É quando me encontro

Quantas vezes a gente procura, de olhos abertos, e não encontra nada a não ser um caminho que não se deseja seguir.

Tenho procurado a vida inteira. Ainda jovem buscava qual profissão seguir.

Uma vez criança, ainda envolto naquela inocência pueril, nada procurava a não ser brincar.

E como brincava atabalhoadamente, sob os olhares vigilantes dos meus pais.

Quantas vezes caí. Levantei-me e fui adiante. Um galo na testa recomendou-me prudência. Mas quem disse que aquele menino, de olhos espertos, não voltou novamente a fazer travessuras.

De quando em vez um castigozinho me fazia ver em quantos senões me metia. Mas nada me impedia de brincar. Novamente.

Já parcialmente maduro mais uma vez uma encruzilhada se interpunha entre eu e a vida. Qual caminho seguir? Por qual profissão me enveredar? Não tive, naquela data importante, qualquer recomendação dos meus pais. Aprendi, naqueles verdes anos, que só dependia de mim a escolha. E foi a medicina a eleita. Foi uma definição acertada. Até hoje não me arrependi.

Creio ter me encontrado nesta difícil jornada. Afinal são mais de quarenta anos. Quase uma vida inteira.

Naquele ano distante de dois mil novecentos e setenta e quatro me graduei.

Em minha cidade amada cheguei três anos depois.

Foram anos difíceis os primeiros. Operava só. Com a ajuda de um enfermeiro. Passei noites insones preocupado com os pacientes. E quantas vezes tinha de voltar ao hospital. Sondas entupiam na calada da noite. Felizmente tive razoável sucesso nas reintervenções.

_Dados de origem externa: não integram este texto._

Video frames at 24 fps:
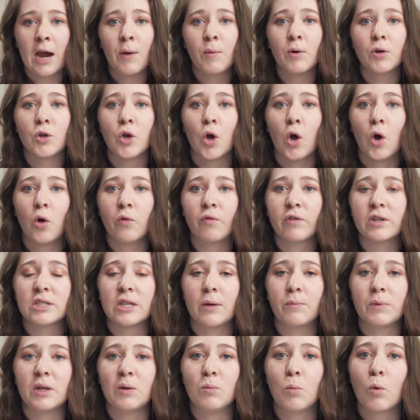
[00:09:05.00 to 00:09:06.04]
I would go for
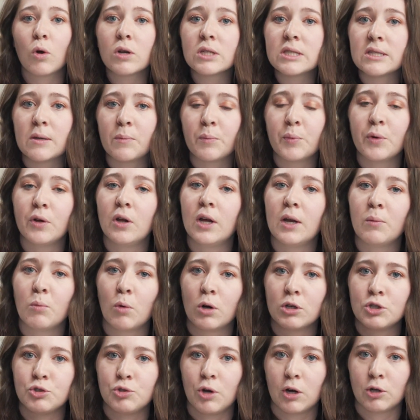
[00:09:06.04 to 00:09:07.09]
something more simple and
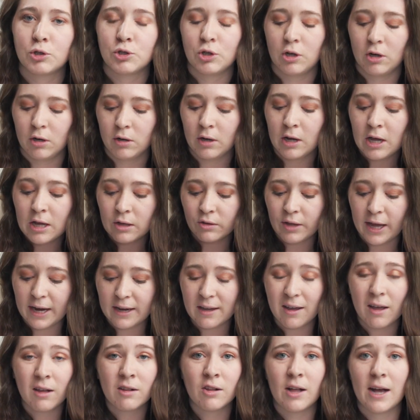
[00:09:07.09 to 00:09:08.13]
more structured,
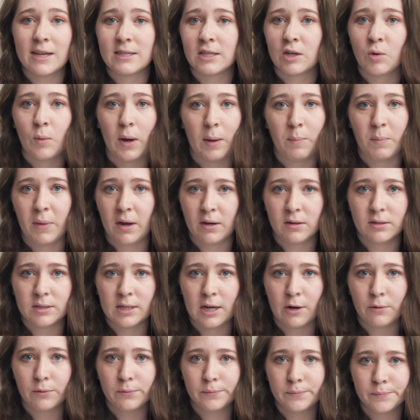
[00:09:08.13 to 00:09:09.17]
like a classic white button
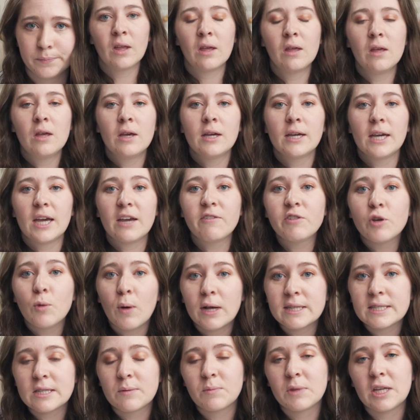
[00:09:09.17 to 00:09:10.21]
down. If you
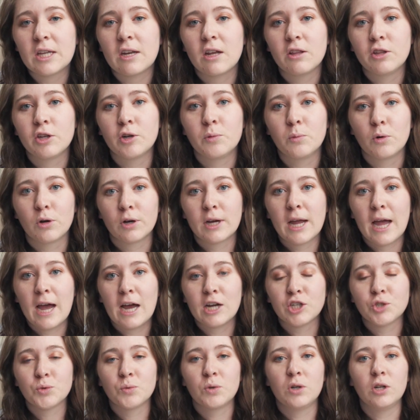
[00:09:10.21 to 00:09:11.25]
want something a little more
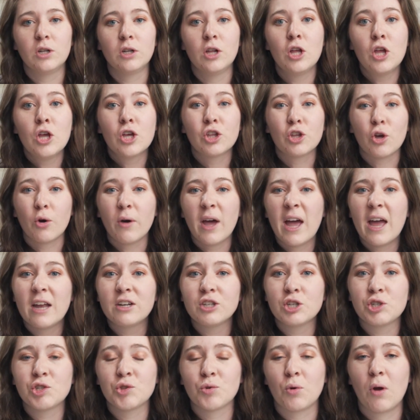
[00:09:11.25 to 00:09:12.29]
casual, go ahead and
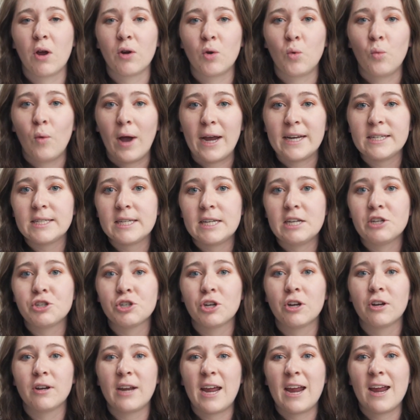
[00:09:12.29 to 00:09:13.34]
just throw on a white
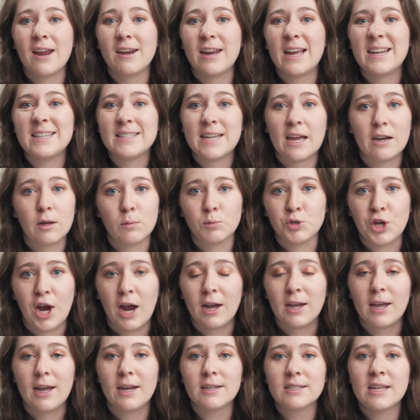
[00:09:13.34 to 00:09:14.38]
t-shirt and a denim
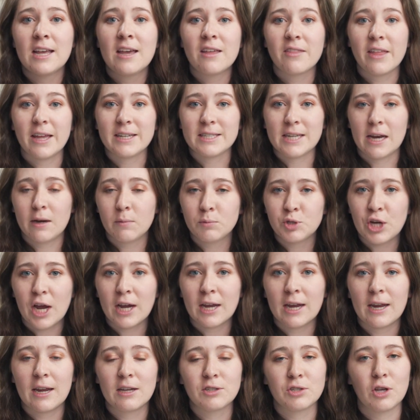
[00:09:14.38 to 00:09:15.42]
jacket. That denim
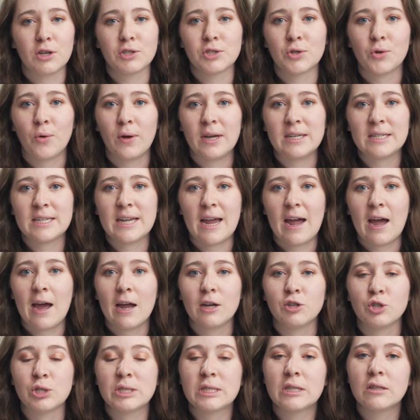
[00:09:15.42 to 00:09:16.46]
jacket is also going to
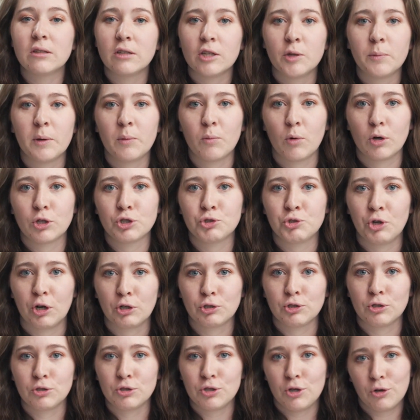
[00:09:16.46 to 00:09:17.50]
add just a little bit more
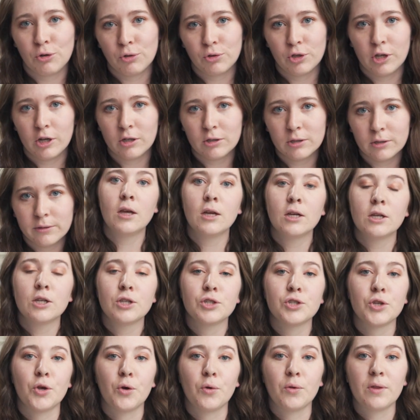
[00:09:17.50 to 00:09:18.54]
structure to your look.
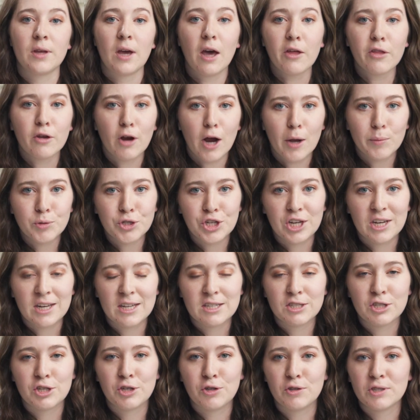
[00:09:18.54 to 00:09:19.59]
So the other option
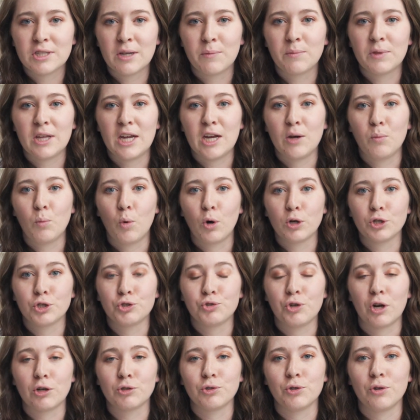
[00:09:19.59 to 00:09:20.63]
is to do something more
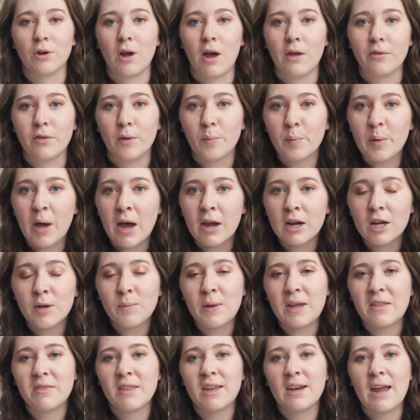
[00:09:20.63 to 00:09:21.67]
structured on the bottom
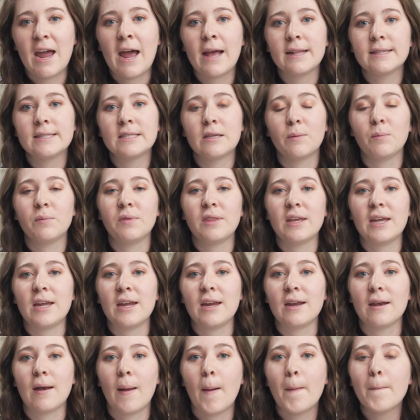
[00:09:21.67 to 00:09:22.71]
and then add
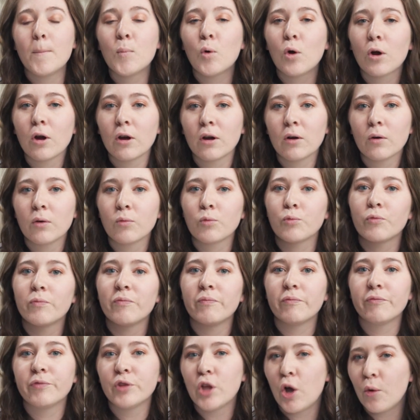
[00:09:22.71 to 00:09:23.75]
something more
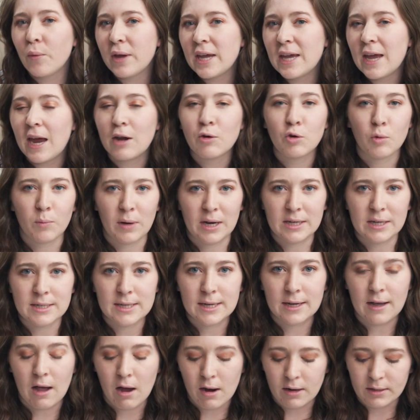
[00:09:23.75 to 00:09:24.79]
flowy and
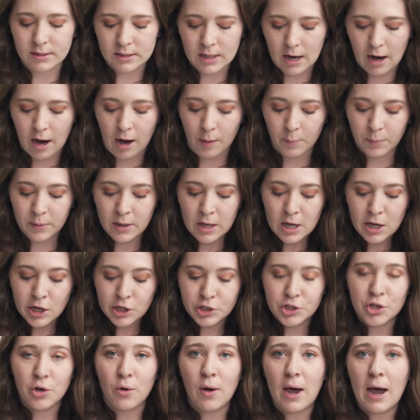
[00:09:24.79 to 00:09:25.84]
romantic on top.
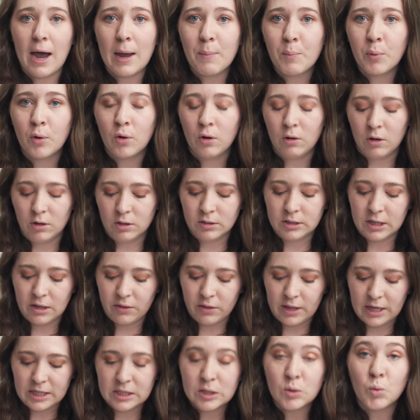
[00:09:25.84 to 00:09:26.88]
So I pulled
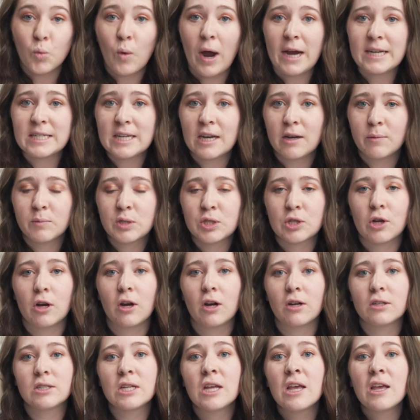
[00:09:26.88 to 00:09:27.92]
this white denim
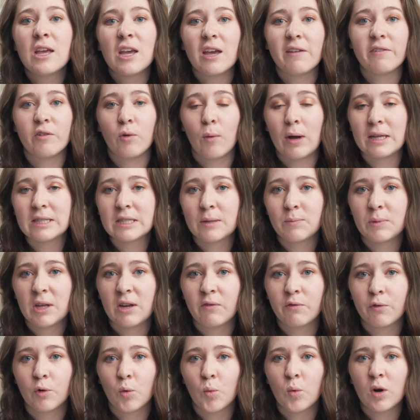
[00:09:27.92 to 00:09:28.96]
skirt. If you want something
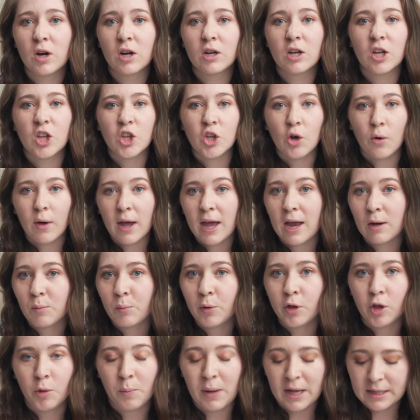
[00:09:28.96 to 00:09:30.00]
for work, go ahead and
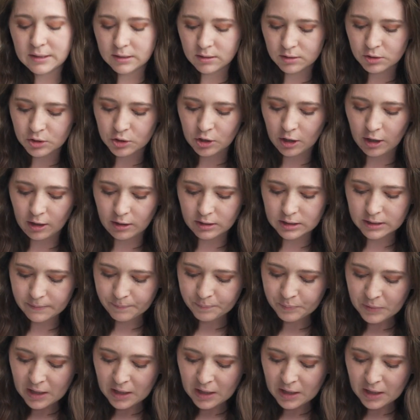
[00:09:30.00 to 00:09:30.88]
pull a pencil skirt,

E segui adiante. Agora, quase aos setenta, ainda não penso em me aposentar. A medicina ainda me consome. A arte de curar me faz ir adiante. Por quanto tempo mais? Prefiro nem pensar.

E continuo na velha obstinação em me encontrar.

Nos dias de hoje acordo antes que o relógio me avise que chegou a hora. Amo as madrugadas. Tenho pela noite uma verdadeira ojeriza.

Chego à minha oficina de trabalho quando o prédio ainda está vazio. O porteiro, de olhos sonolentos, me diz bom dia. E retribuo a sua amável saudação com outro cordial bom dia.

O sol ainda dorme. Nuvens cinzentas predizem chuva no decorrer do dia.

Aqui, nesta hora temprana, quando o médico troca de lugar com o escritor, é quando me encontro.

A medicina ainda está intrinsecamente ligada a mim. Mas a literatura me inebria.

O encontro entre o médico e o escritor se faz a cada dia. O cotidiano deve ser retratado a cada despertar de uma nova manhã. Antes das oito horas. Quando em verdade começa o dia.

Aqui, onde escrevo, reencontro minha outra face. É outro eu. Um eu que aprendi a apreciar há tanto tempo. Que nem me lembro mais.